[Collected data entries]
# # # #

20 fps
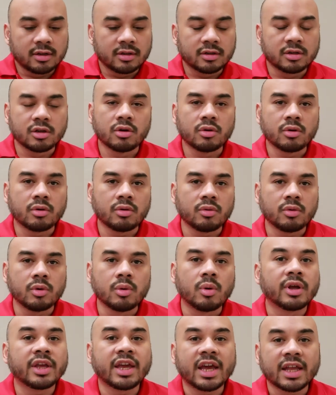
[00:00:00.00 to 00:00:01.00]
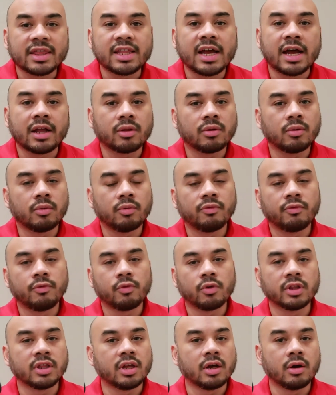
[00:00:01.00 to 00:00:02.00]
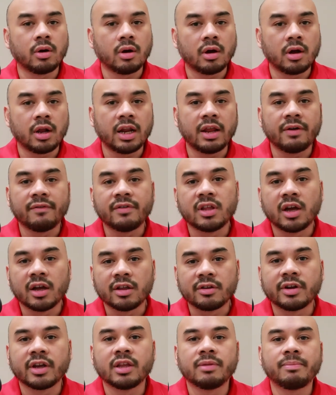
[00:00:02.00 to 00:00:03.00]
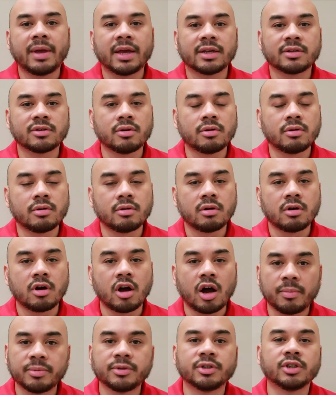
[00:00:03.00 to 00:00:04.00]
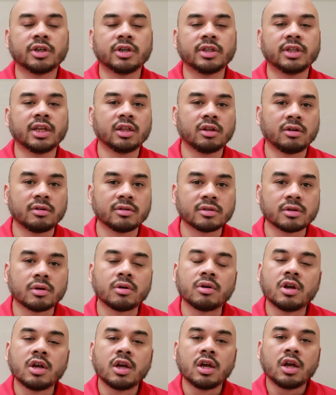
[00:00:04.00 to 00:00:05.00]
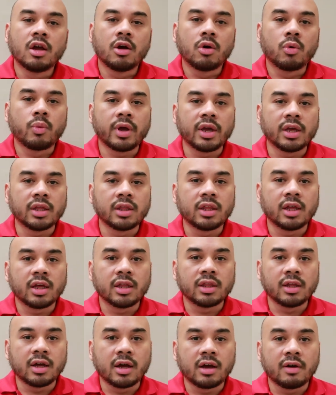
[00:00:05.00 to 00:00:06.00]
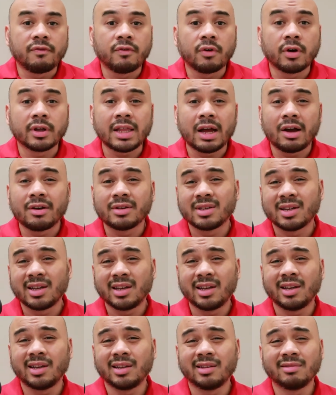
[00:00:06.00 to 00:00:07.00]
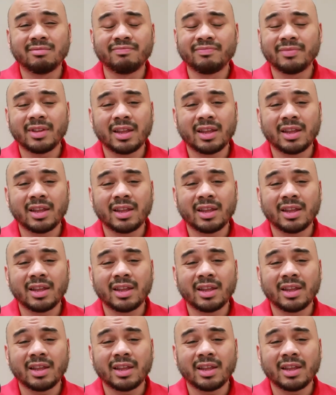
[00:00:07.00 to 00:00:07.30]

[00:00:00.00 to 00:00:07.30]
So you won't get that for the 1,100 peso option, and also with the 4,000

# # # #

• _WHAT TO DO_:
Would you repeat the entries exactly, but with no pictures?

• _EXERCISE ANSWER_:
20 fps
[00:00:00.00 to 00:00:01.00]
[00:00:01.00 to 00:00:02.00]
[00:00:02.00 to 00:00:03.00]
[00:00:03.00 to 00:00:04.00]
[00:00:04.00 to 00:00:05.00]
[00:00:05.00 to 00:00:06.00]
[00:00:06.00 to 00:00:07.00]
[00:00:07.00 to 00:00:07.30]

[00:00:00.00 to 00:00:07.30]
So you won't get that for the 1,100 peso option, and also with the 4,000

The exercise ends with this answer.